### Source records

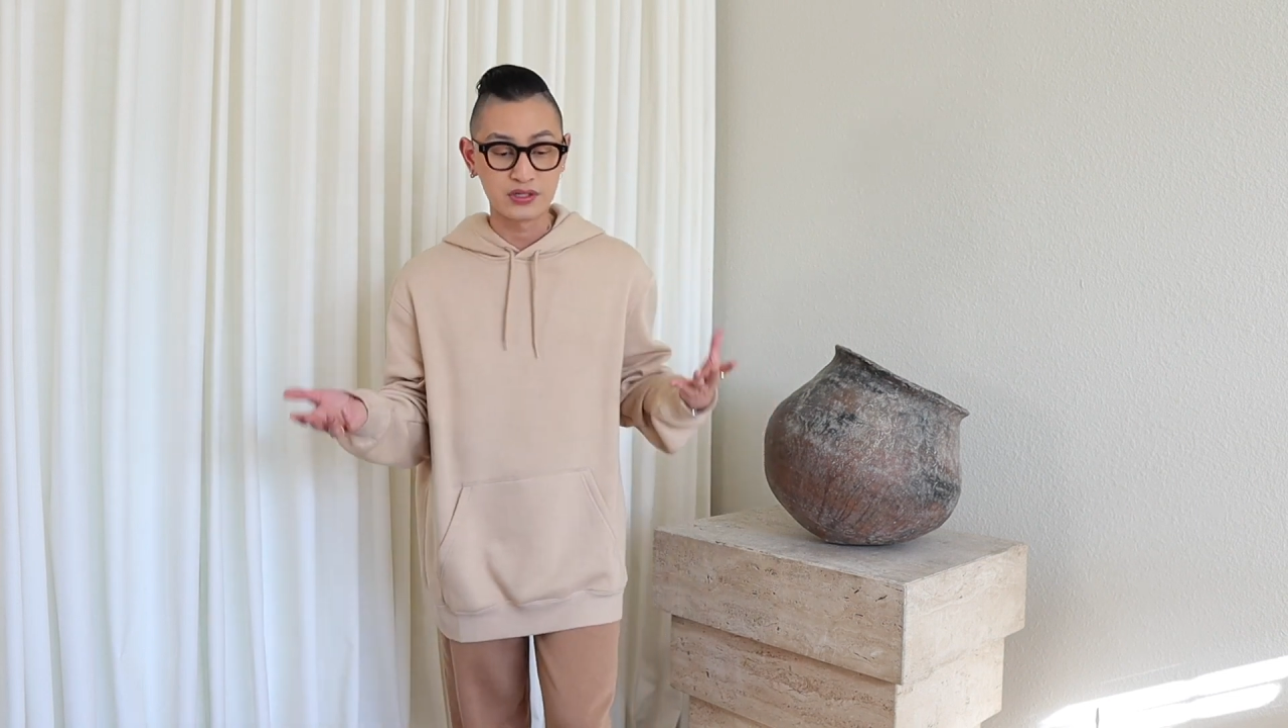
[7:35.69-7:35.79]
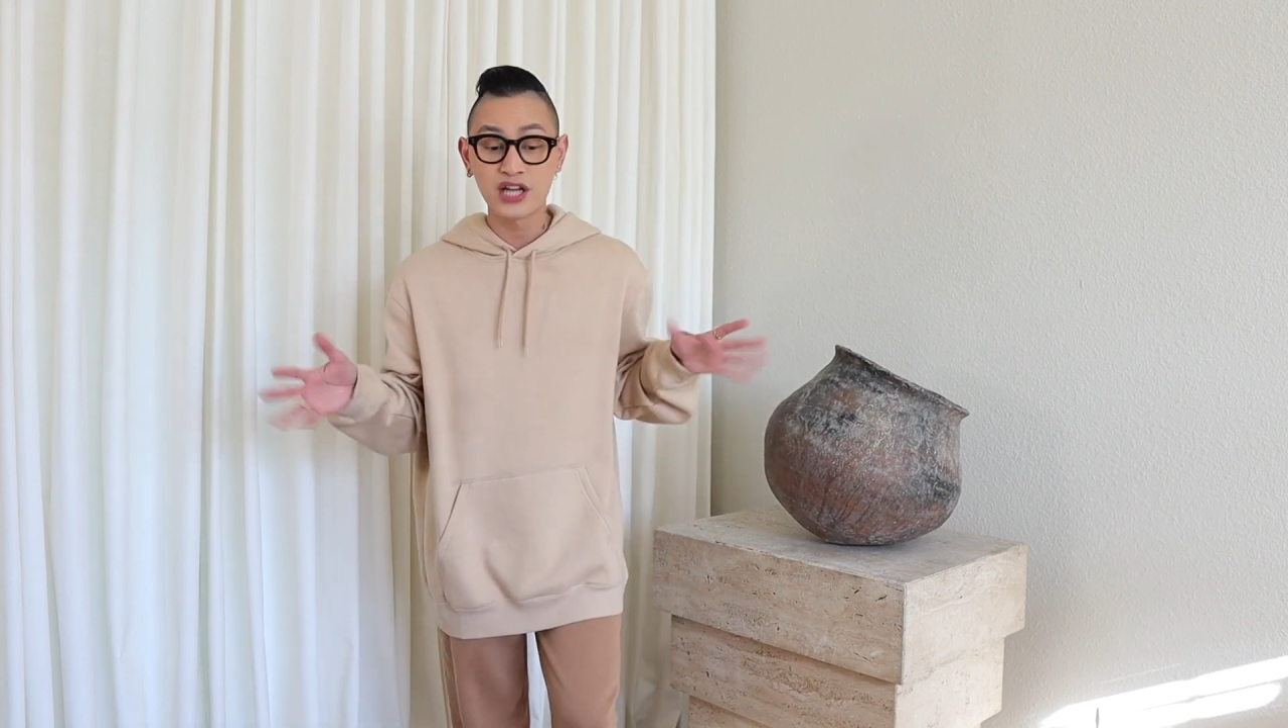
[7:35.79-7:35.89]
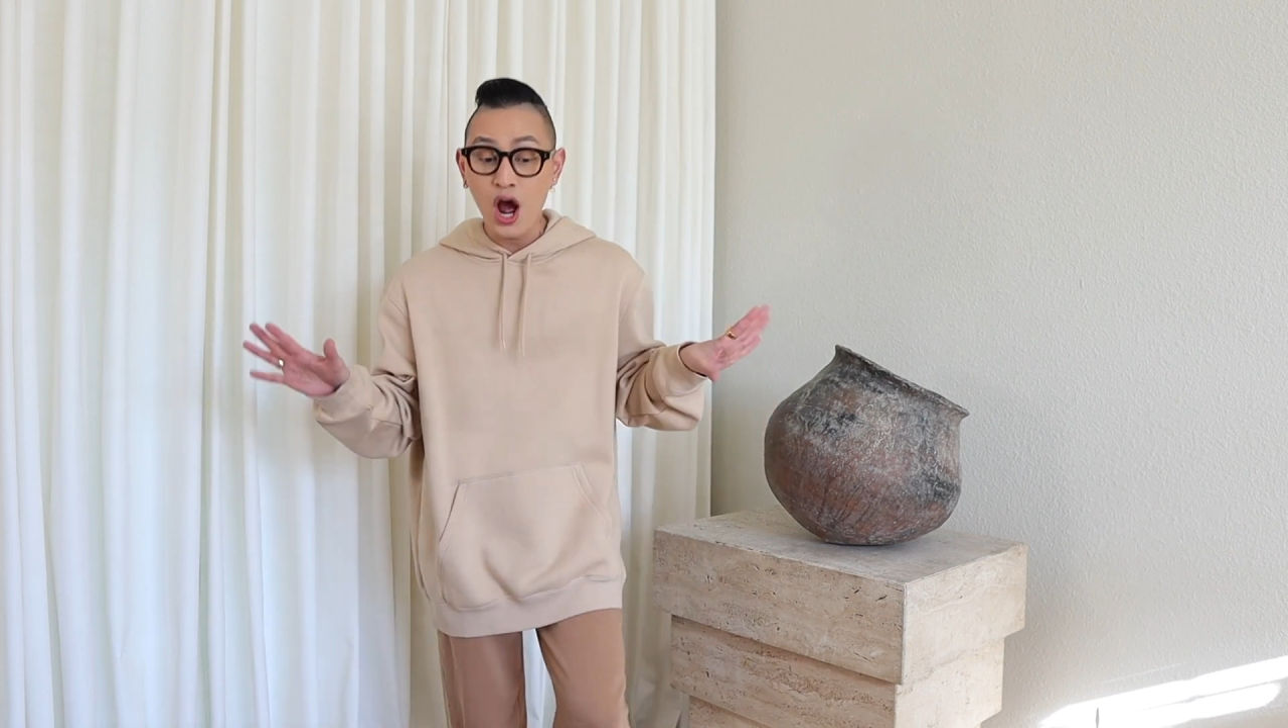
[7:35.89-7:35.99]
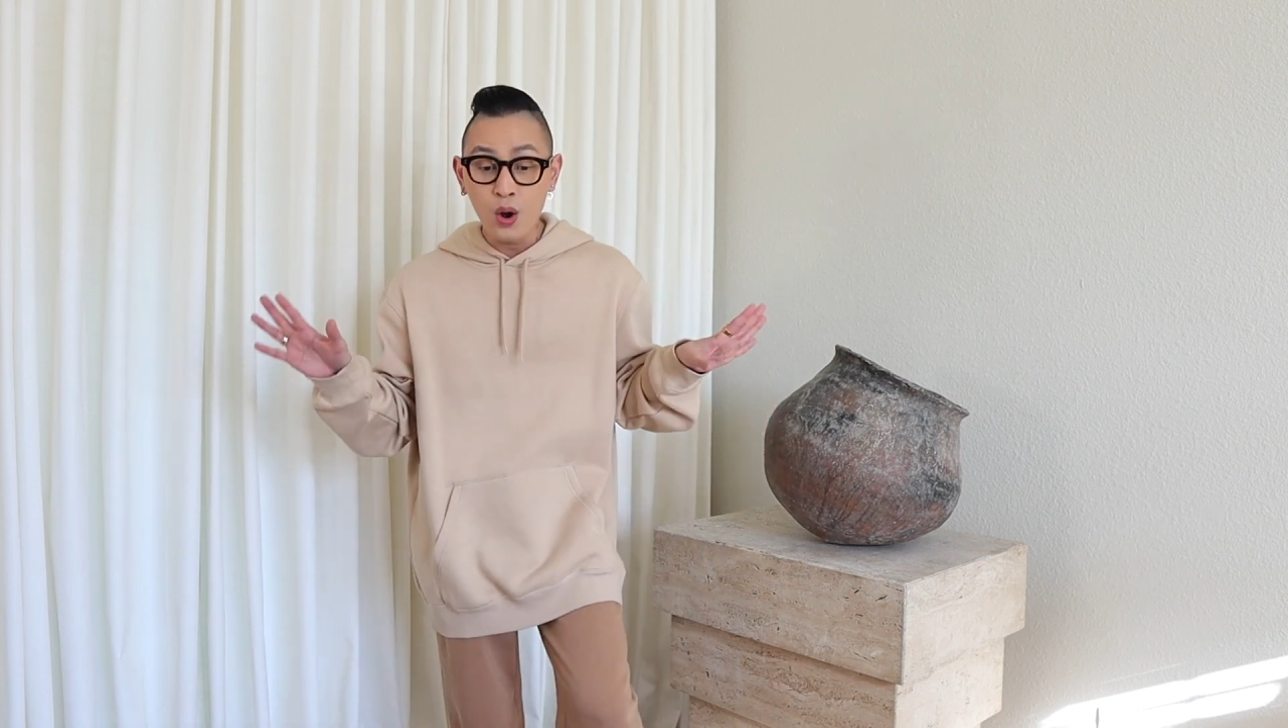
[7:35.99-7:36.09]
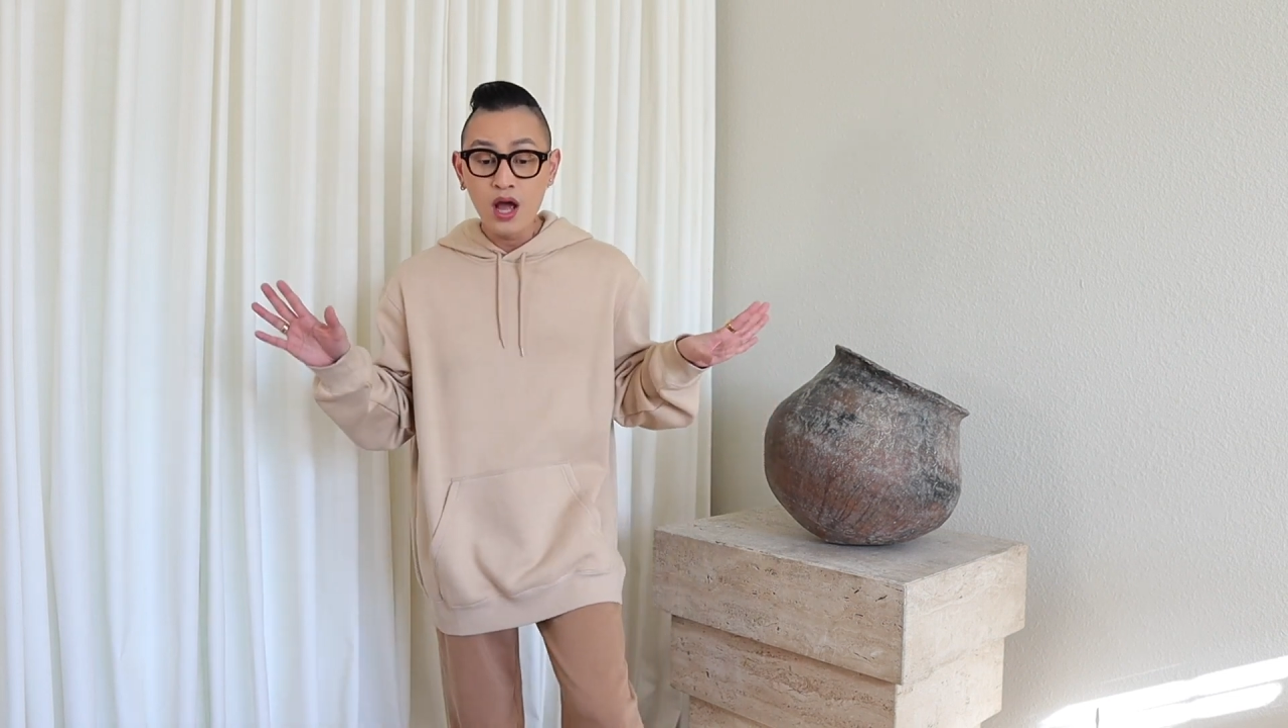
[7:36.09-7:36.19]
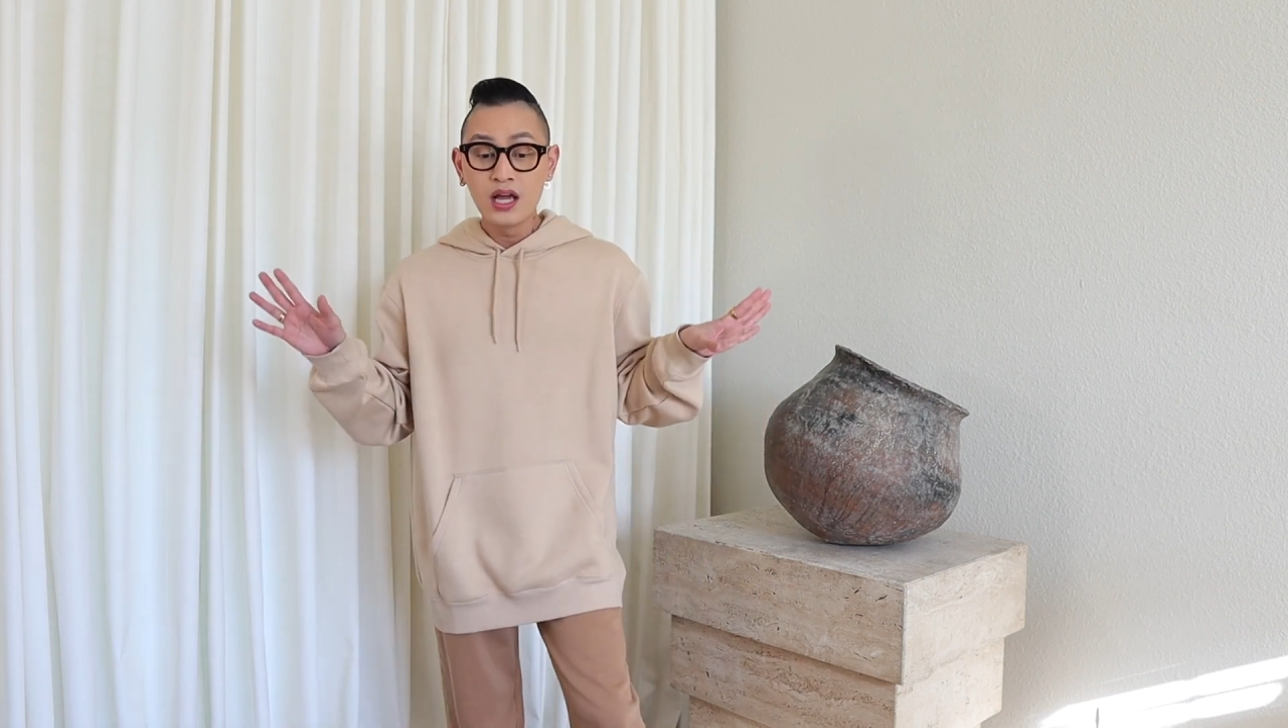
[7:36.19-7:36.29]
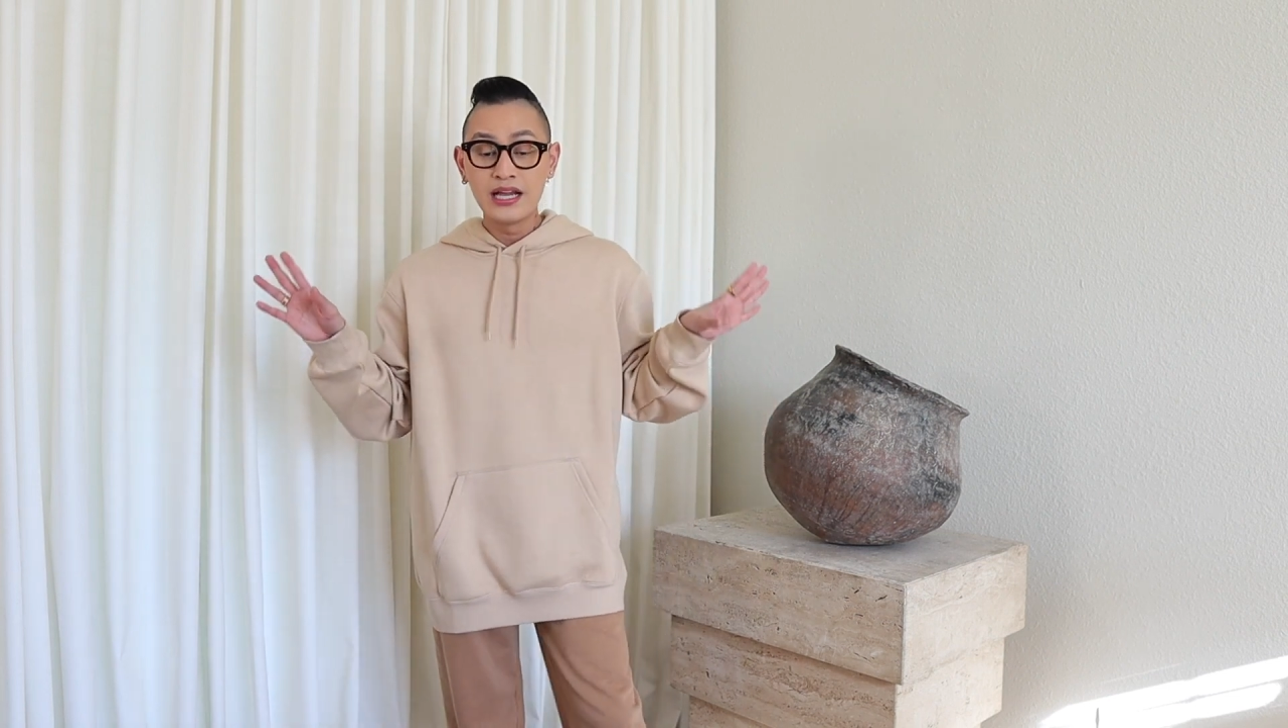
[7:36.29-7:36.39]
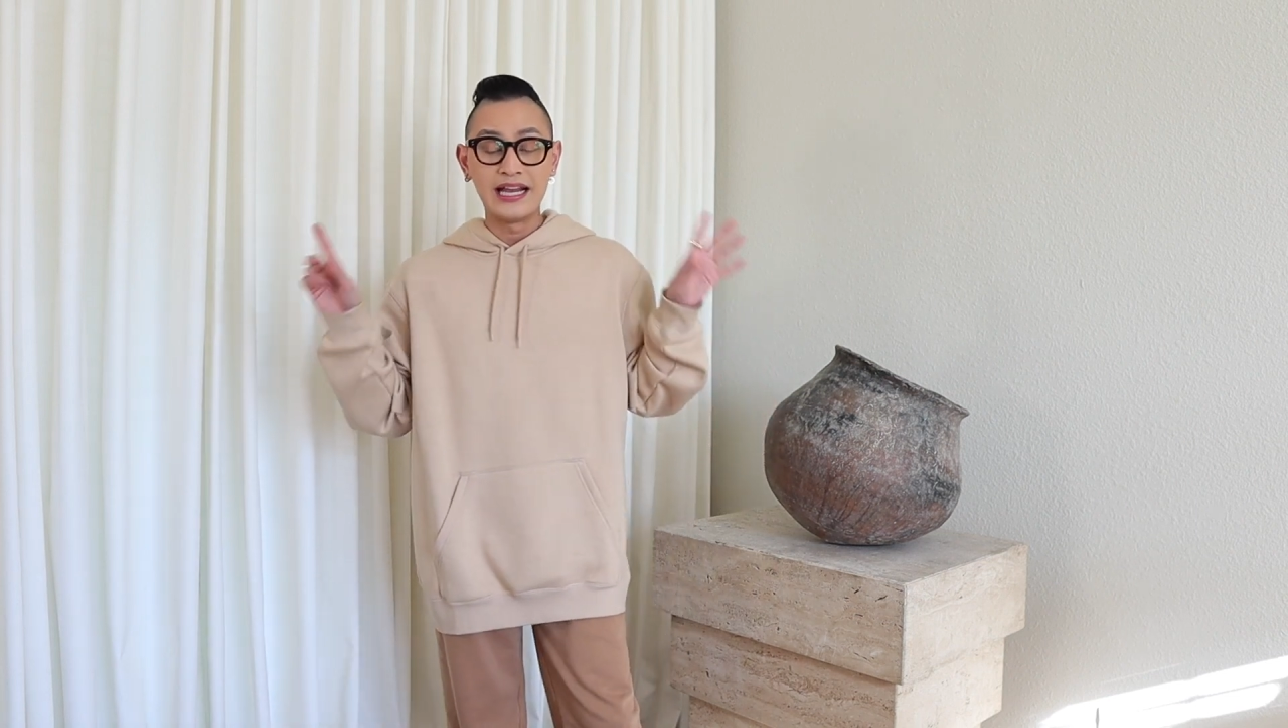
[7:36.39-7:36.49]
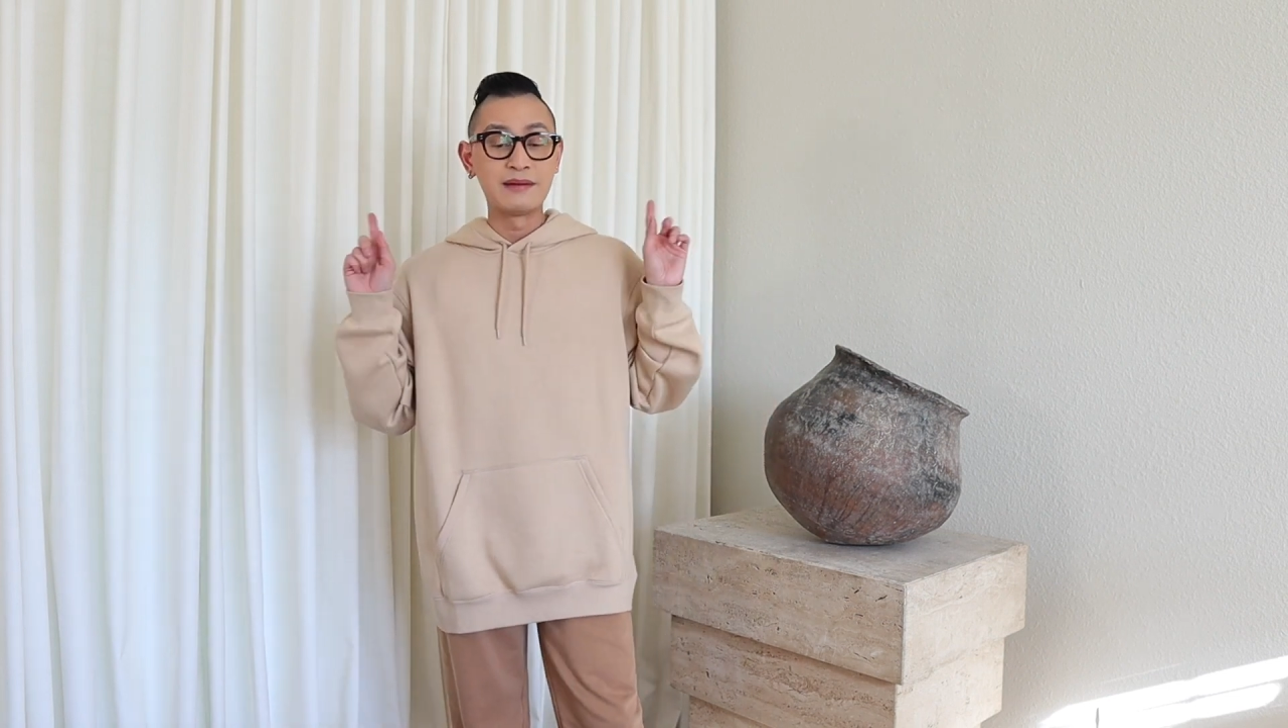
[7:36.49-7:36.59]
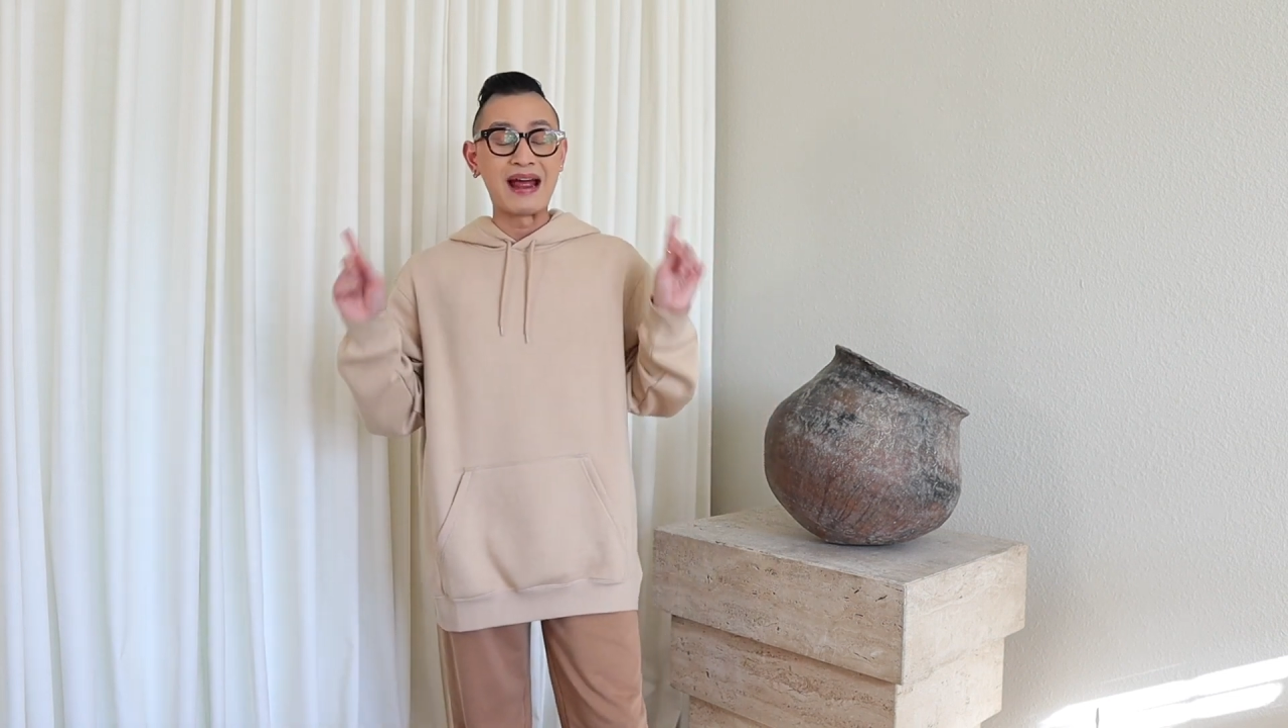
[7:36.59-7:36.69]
So in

### Try it
Retype all the records shown above, character for character. Omit every picture.

### Problem solution
[7:35.69-7:35.79]
[7:35.79-7:35.89]
[7:35.89-7:35.99]
[7:35.99-7:36.09]
[7:36.09-7:36.19]
[7:36.19-7:36.29]
[7:36.29-7:36.39]
[7:36.39-7:36.49]
[7:36.49-7:36.59]
[7:36.59-7:36.69]
So in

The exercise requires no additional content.